On Thursday, Wal-Mart announced that it would raise its minimum hourly wage for 500,000 employees.
This chart is why.
This chart, first flagged by Bloomberg’s Joe Weisenthal, comes from the monthly JOLTS report — which shows the number of job openings in the economy — and shows the quits rate for workers in the retail trade industry.
On Thursday we noted that as labour market slack diminishes and the balance of power swings towards employees from employers, companies would be pressured to either compensate their staff better or see people leave for better paying jobs.
On a conference call with the media following Wal-Mart’s announcement, Doug McMillon, Wal-Mart CEO, said:
“But on the wage decision, I think it’s important to remember that we react one store at a time to whatever wage rates we need to attract and retain the talent that is required to run our business. So today, there’s some discussion, obviously, around minimums.

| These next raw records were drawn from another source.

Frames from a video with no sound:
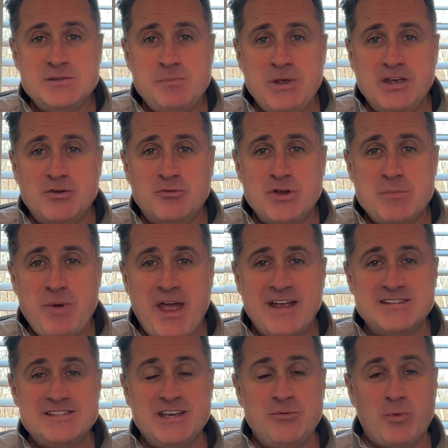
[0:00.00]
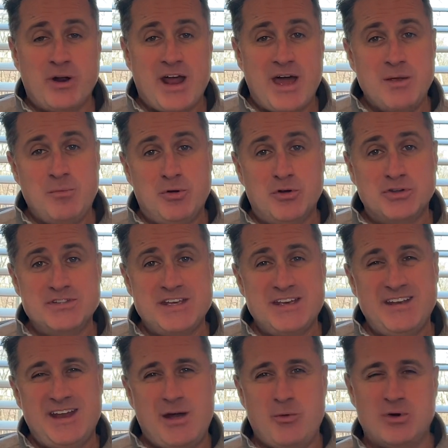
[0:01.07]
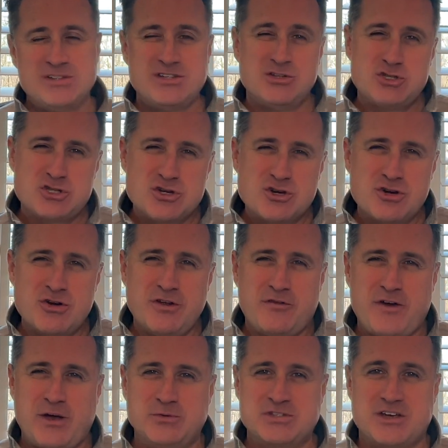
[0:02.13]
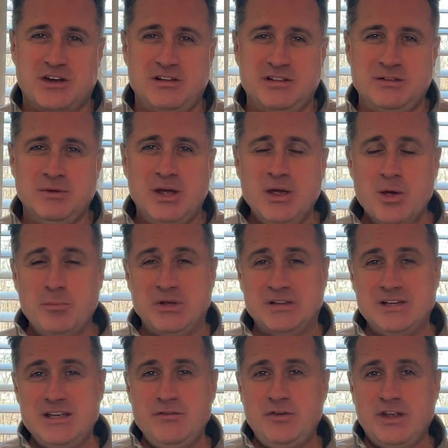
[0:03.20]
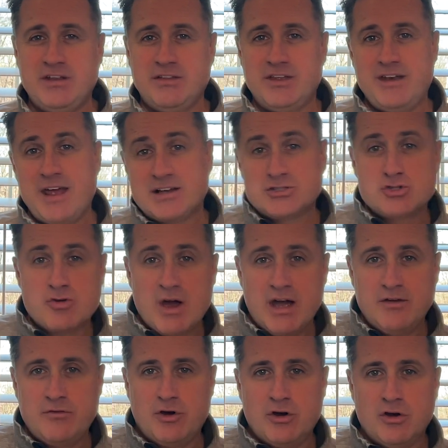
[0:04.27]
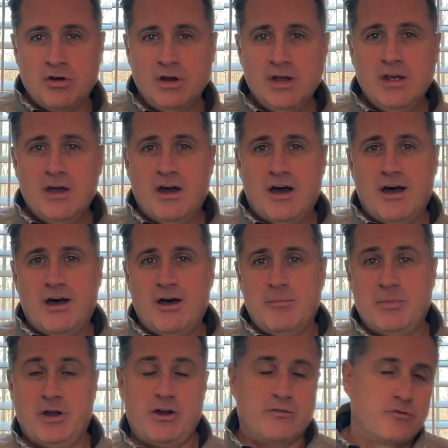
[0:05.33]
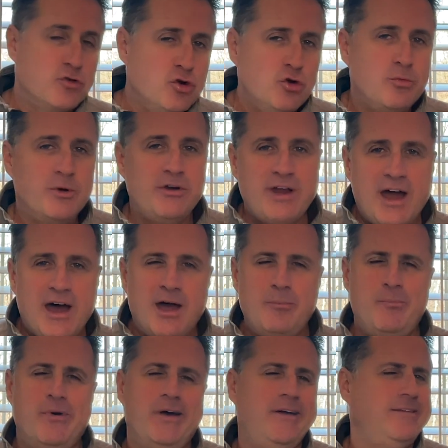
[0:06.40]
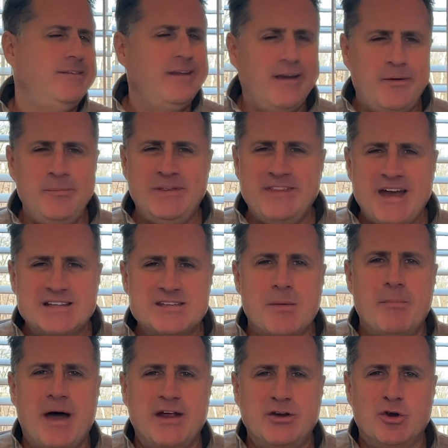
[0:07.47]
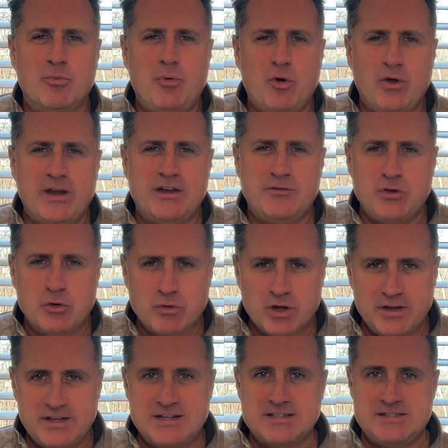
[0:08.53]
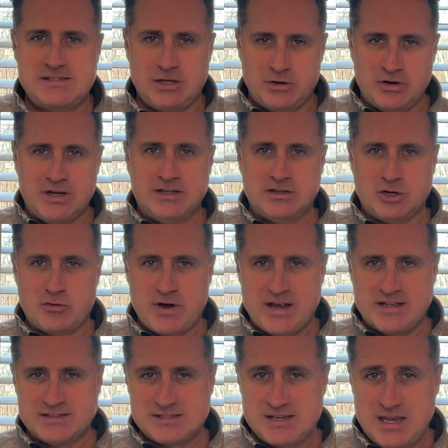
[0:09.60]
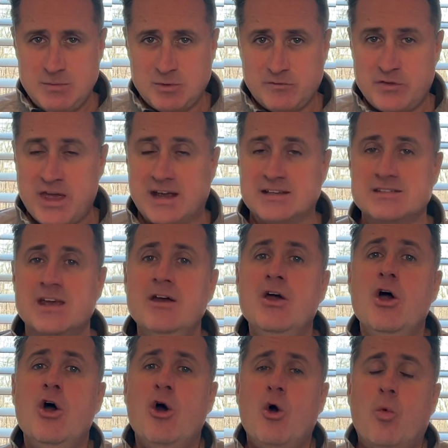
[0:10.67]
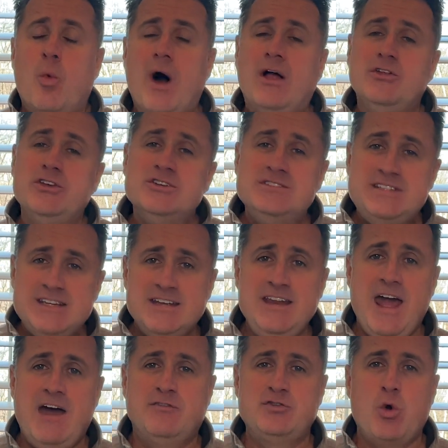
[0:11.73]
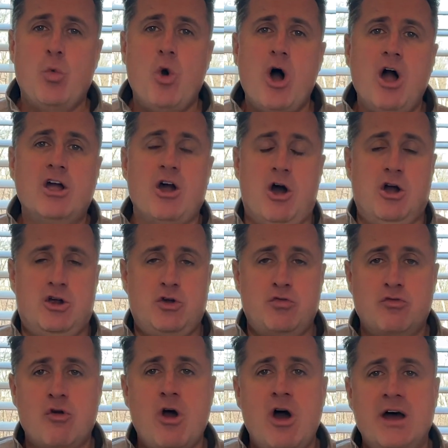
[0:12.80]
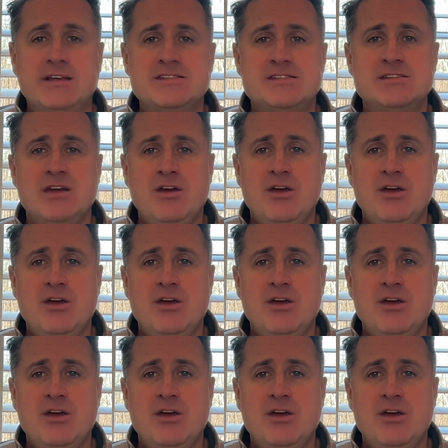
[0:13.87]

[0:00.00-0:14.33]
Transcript: being repainted. When I pulled in, I wasn't sure if I was going to be leaving the next driver enough room or not, but I mean, that's a minor point if you really consider it in the grand scheme of things. While you did have to walk across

But as you think about cities, individual stores, certainly states, we have higher wage rates to make sure that we’re competitive in the marketplace, and of course we’ll continue to do that.”
And so while Wal-Mart’s decision on Thursday is its broad initiative on wages, McMillon makes clear that the company is prepared to do more to retain employees.
And this is great news for the economy for one big reason: the labour market right now requires that you pay employees better, or see them walk out the door.